● **About this task**
Make an exact copy of the entries, and keep any pictures out of it.

──────────────────────────────

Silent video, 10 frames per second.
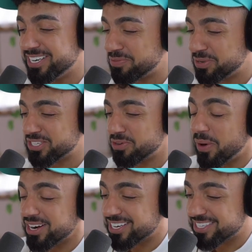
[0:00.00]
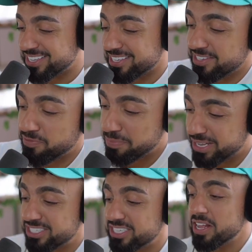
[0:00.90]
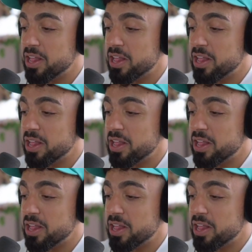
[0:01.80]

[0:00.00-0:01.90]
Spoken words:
It was quite an extensive pitch,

──────────────────────────────

● **Written response**
Silent video, 10 frames per second.
[0:00.00]
[0:00.90]
[0:01.80]

[0:00.00-0:01.90]
Spoken words:
It was quite an extensive pitch,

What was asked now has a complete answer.